McClintock: If Senate Amnesty Bill Passes, ‘We’ll Never Secure the Border’

July 25, 2013 - 11:54 AM

 

Rep. Tom McClintock

Rep. Tom McClintock (R-Calif.)

(CNSNews.com) – “The Senate pathway [to citizenship] . . . is going to make it very difficult to secure the border,” Rep. Tom McClintock (R-Calif.) said during a “Conversations with Conservatives” panel discussion Wednesday at the U.S. Capitol.

Insisting that border security remain a separate issue from immigration reform, McClintock added, “Until the government demonstrates a willingness to enforce the existing immigration law, I do not believe that it has any intention of enforcing stricter laws in the future.”

And if the House follows the Senate immigration bill’s pathway towards amnesty, he bluntly stated, “We’ll never secure the border.”

McClintock also criticized the Senate for giving illegal immigrants the impression that “if we just get there [the U.S.], we’re going to be eventually made legal.”

Rep. Raul Labrador (R-Idaho) agreed that without border security, the Senate bill fixes nothing and is “not worth doing.”  But he harshly criticized Rep. Steve King’s (R-Iowa) controversial statements about the potential legalization of drug mules.

In an interview with Newsmax, King said that “for everyone who's a valedictorian, there's another 100 out there who weigh 130 pounds — and they've got calves the size of cantaloupes because they're hauling 75 pounds of marijuana across the desert. Those people would be legalized with the same act."

“Shame on him,” Labrador said. “Shame on the media for only concentrating on that aspect of it.”

Rep. Steve Pearce (R-N.M.) noted that chain migration, in which family members are allowed to join legalized immigrants in the U.S., would increase the total number of immigrants eligible for legalization far beyond the currently estimated figure of 11 million and place an unprecedented burden on border communities, including his own district. “A pathway to citizenship is not the only answer,” he said.

Republican House members are considering an alternative to the DREAM Act that would provide illegal immigrants who entered the U.S. as children options toward legalization.
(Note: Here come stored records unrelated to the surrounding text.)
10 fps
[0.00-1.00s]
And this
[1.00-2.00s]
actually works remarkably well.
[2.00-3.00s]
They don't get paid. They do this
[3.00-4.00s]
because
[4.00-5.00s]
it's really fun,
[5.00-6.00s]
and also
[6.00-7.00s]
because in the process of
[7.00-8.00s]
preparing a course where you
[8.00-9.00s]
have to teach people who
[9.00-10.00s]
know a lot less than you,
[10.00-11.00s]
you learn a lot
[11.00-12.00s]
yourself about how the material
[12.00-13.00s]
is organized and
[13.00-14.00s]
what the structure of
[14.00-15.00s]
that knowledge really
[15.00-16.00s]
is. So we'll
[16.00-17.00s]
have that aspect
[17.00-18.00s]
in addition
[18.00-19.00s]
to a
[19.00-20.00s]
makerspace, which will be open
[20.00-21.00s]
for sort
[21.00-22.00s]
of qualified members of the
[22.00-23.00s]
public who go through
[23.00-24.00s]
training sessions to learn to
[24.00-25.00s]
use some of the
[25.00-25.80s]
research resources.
Majority Leader Eric Cantor (R-Va.) and Rep. Bob Goodlatte (R-Va) are leading this initiative, but are being met with resistance by DREAM Act activists who do not support any legislation that does not include a way for illegal adult immigrants to achieve U.S. citizenship.
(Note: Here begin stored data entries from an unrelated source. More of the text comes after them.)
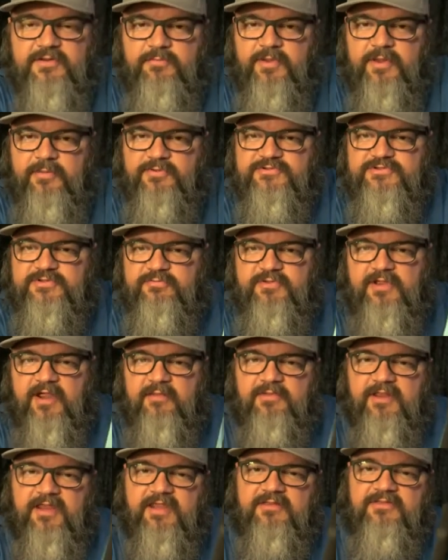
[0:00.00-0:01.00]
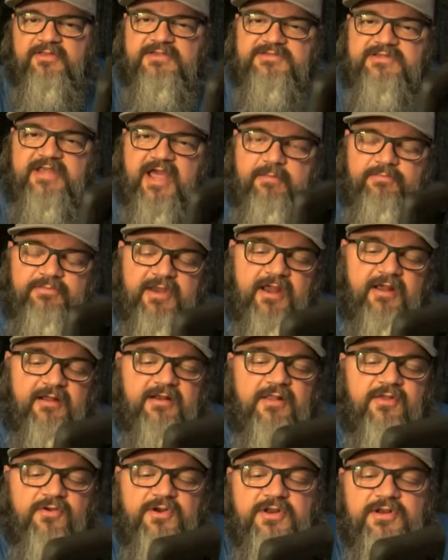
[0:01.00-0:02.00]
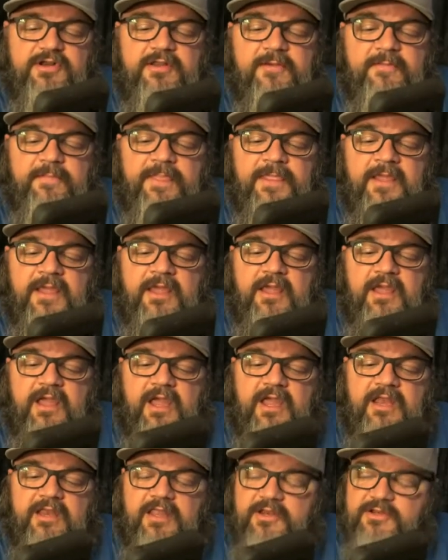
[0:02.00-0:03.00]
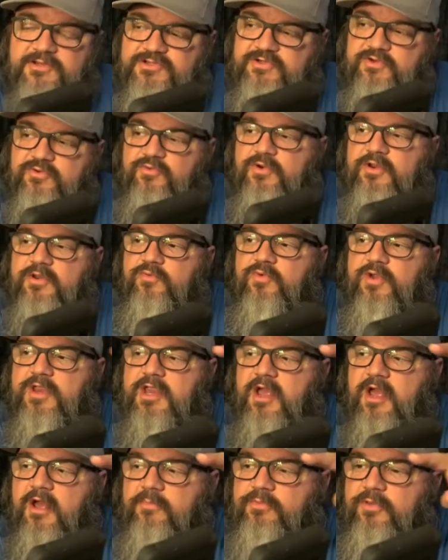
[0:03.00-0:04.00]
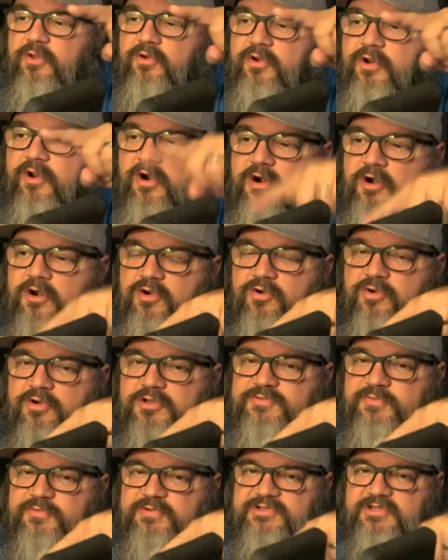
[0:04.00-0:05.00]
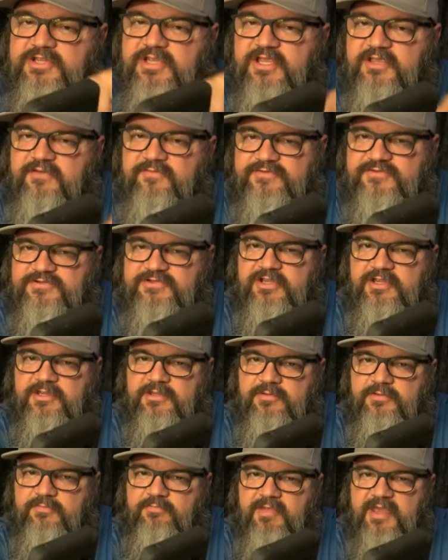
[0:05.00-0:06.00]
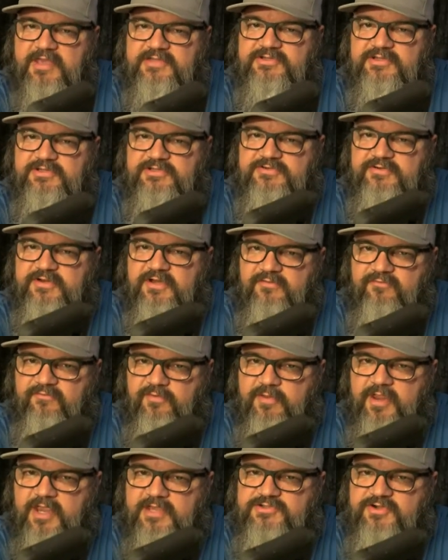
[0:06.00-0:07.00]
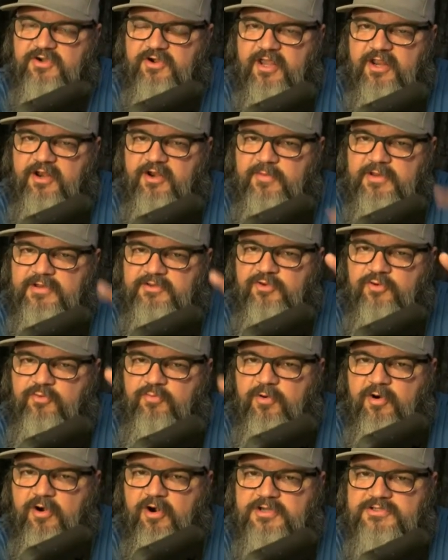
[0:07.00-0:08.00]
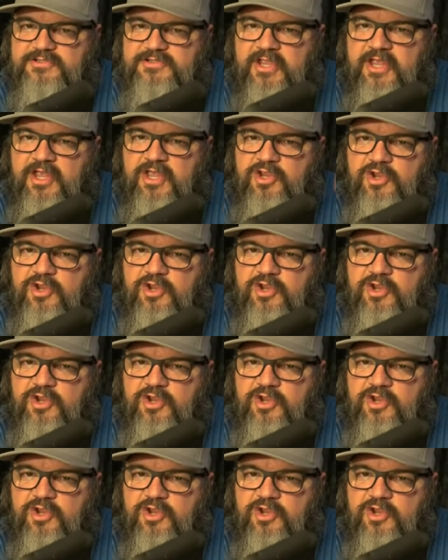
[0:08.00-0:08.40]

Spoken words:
people some time to get this app downloaded, and then so when we upload our Christmas gifts message from yesterday, it'll be 2 parts.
Rep. David Schweikert (R-Ariz.) criticized the “lack of press coverage over the last couple days of the reaction from the immigration activists” whom he said were “willing to throw the DREAMers under the bus because they had used them, exploited them for so long for their immigration agenda.”

“Where’s the discussion, where’s the analysis in your articles saying oh, by the way, now we’re finding out what the real agendas are?”  Schweikert challenged reporters.